§ **ACTIVITY**
Transcribe these records exactly, dropping every picture.

[Stored data entries]

****

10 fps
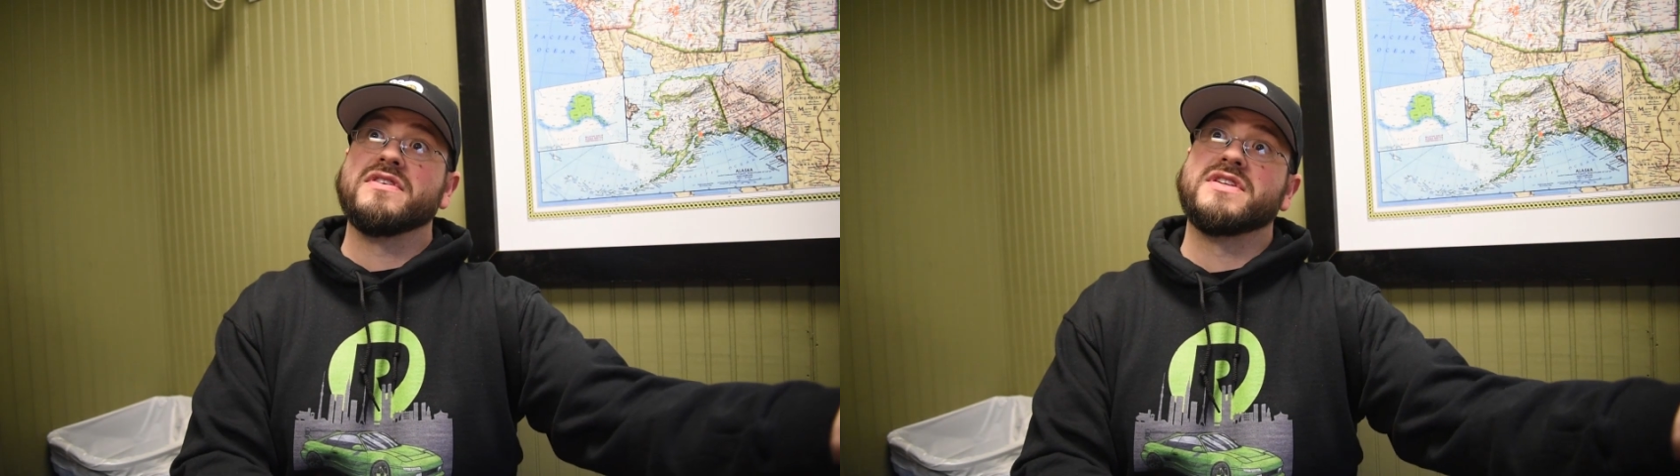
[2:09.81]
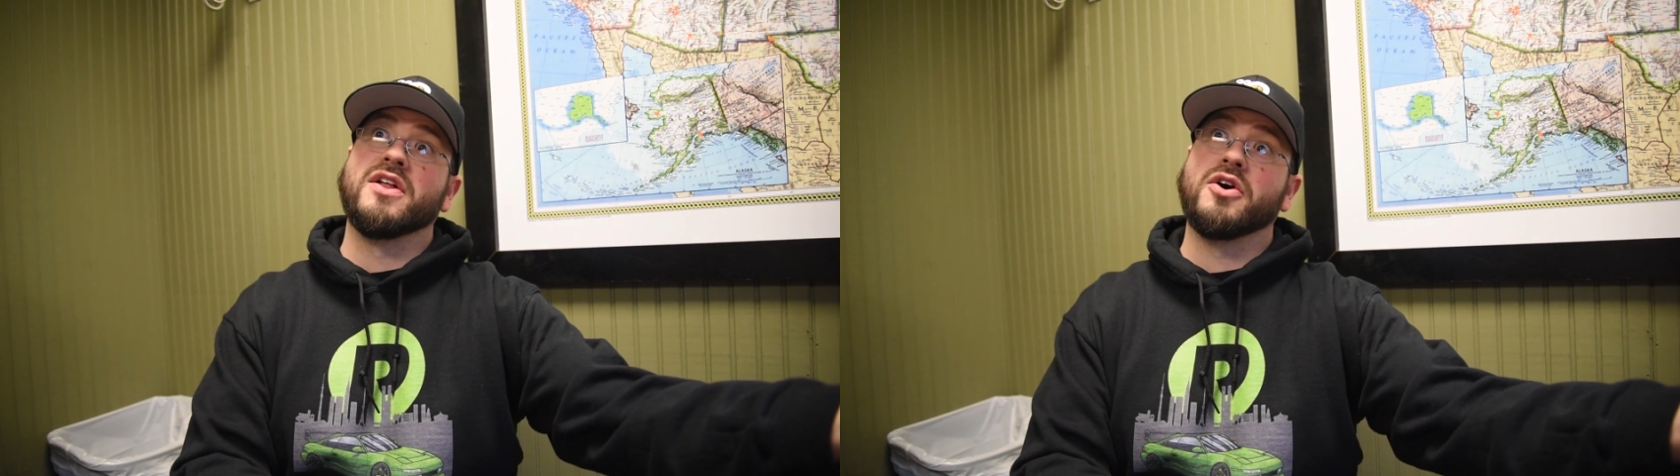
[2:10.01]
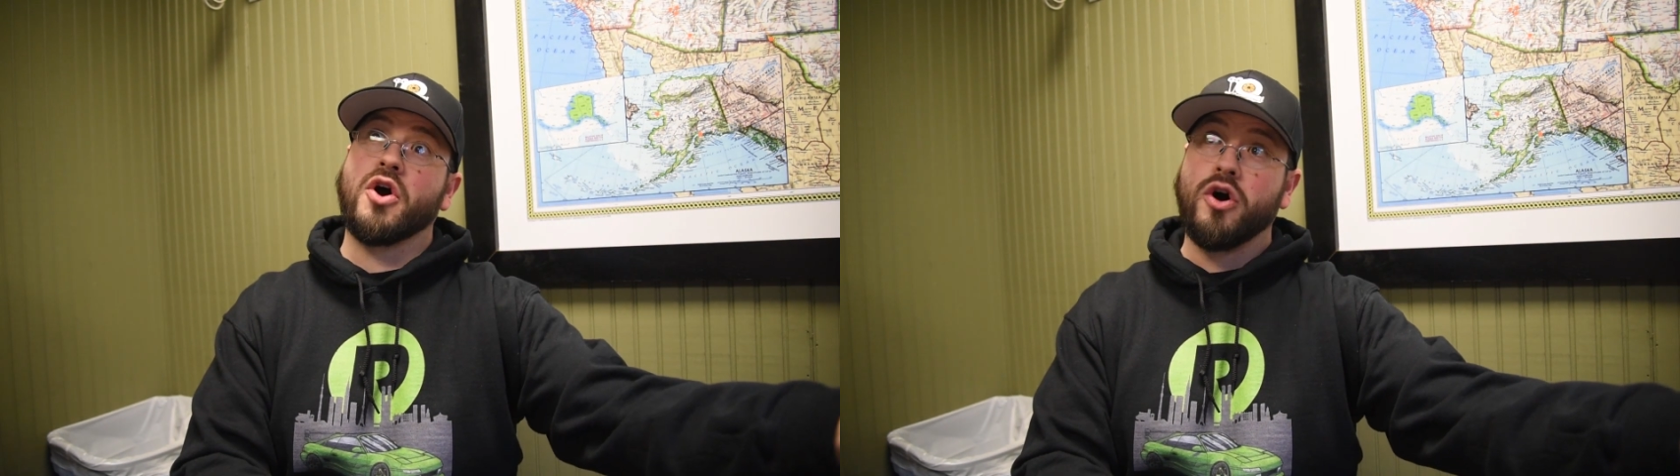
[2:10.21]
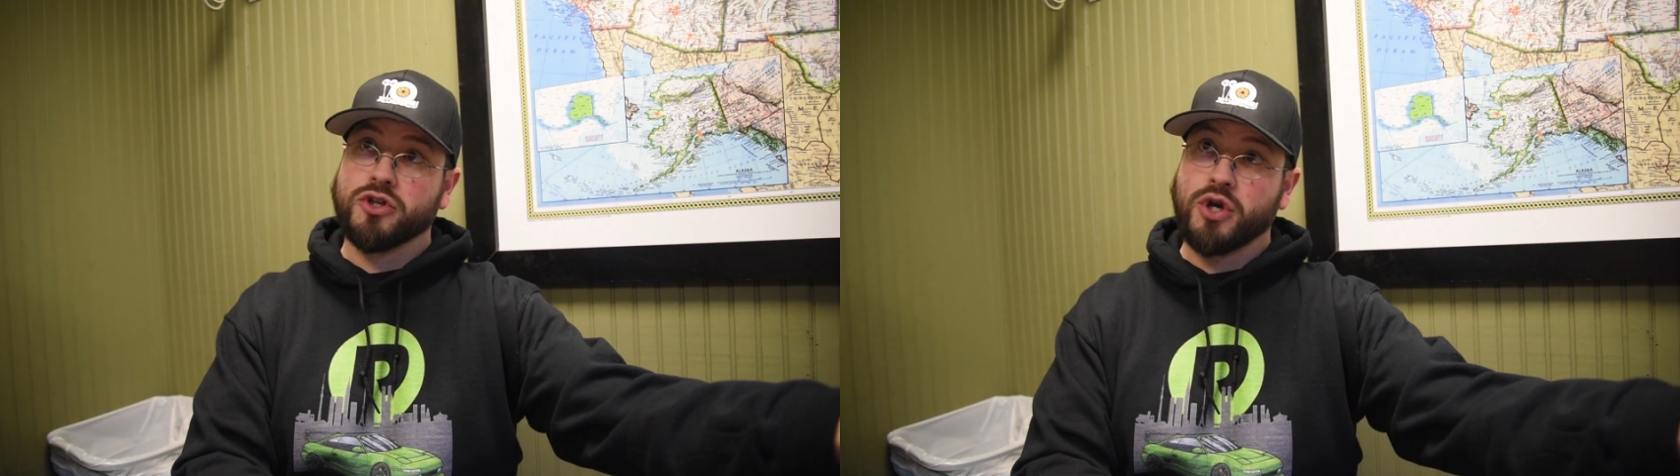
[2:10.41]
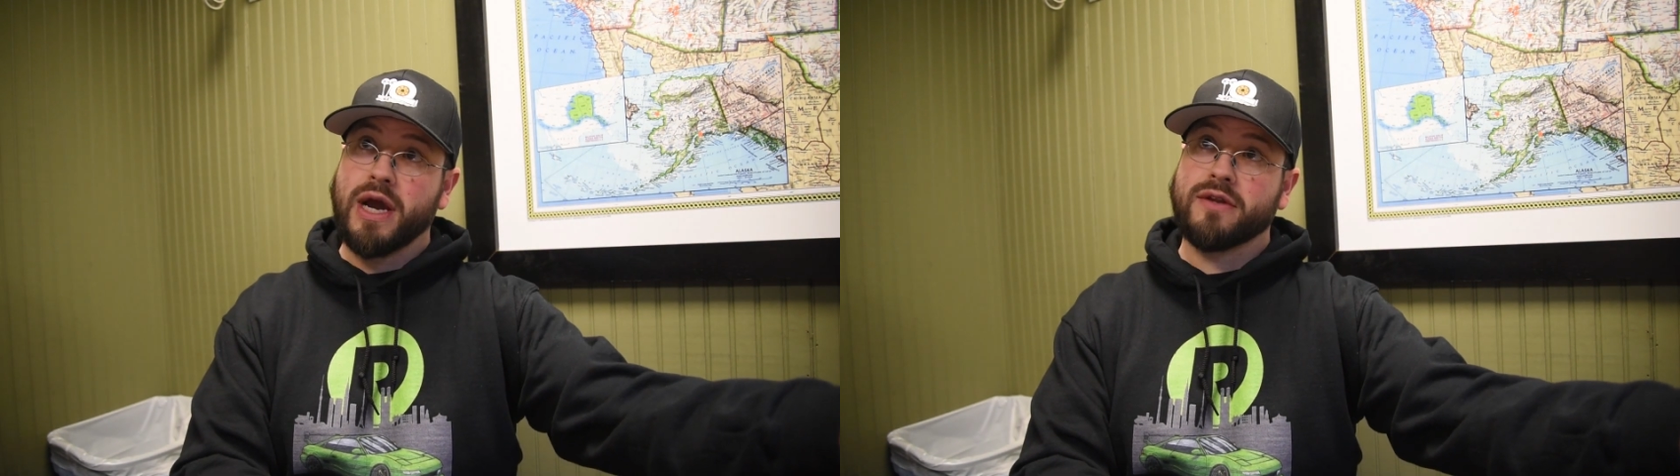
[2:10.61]
Celica
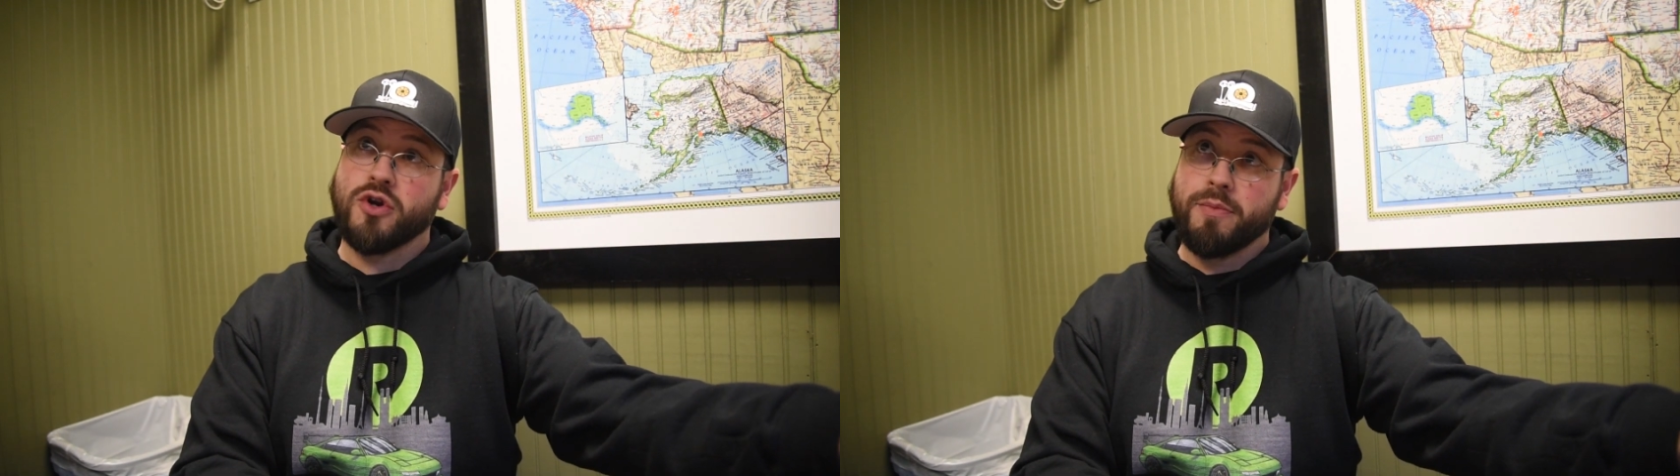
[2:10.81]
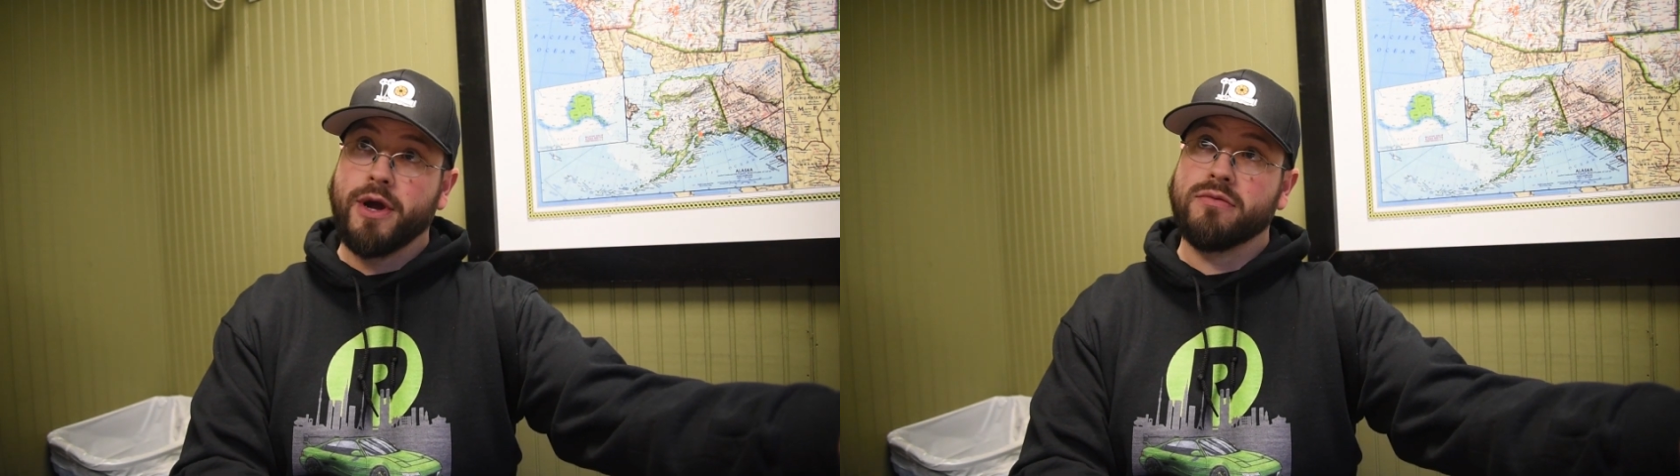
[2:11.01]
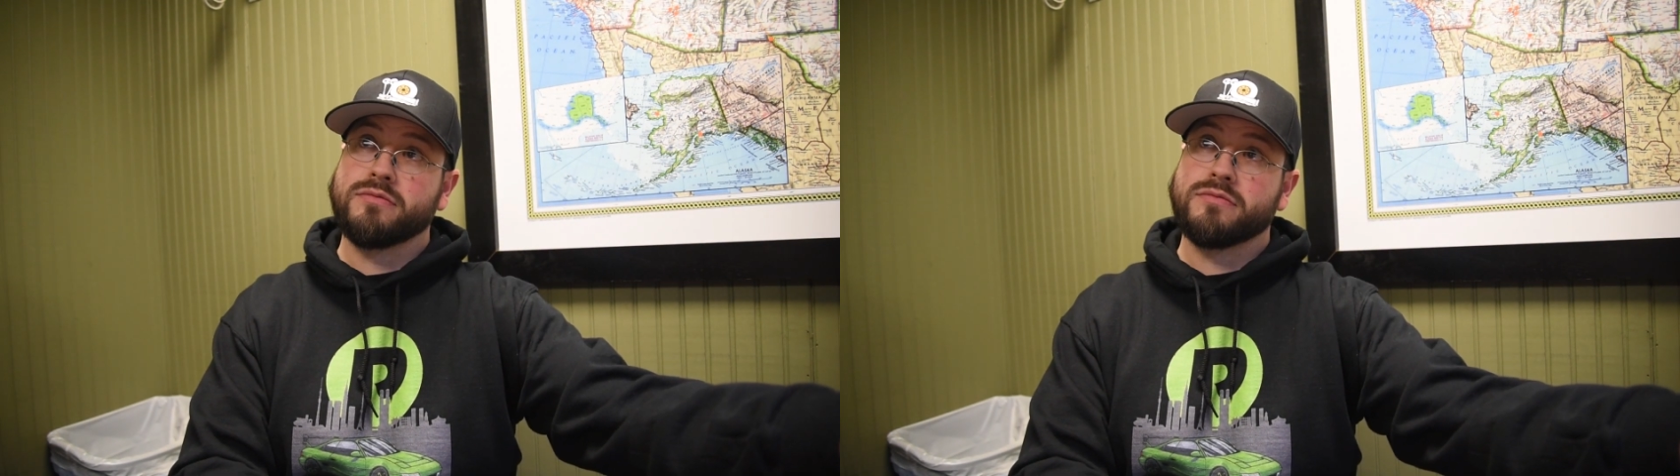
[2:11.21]
Alltrack Turbo.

****

§ **TASK RESPONSE**
10 fps
[2:09.81]
[2:10.01]
[2:10.21]
[2:10.41]
[2:10.61]
Celica
[2:10.81]
[2:11.01]
[2:11.21]
Alltrack Turbo.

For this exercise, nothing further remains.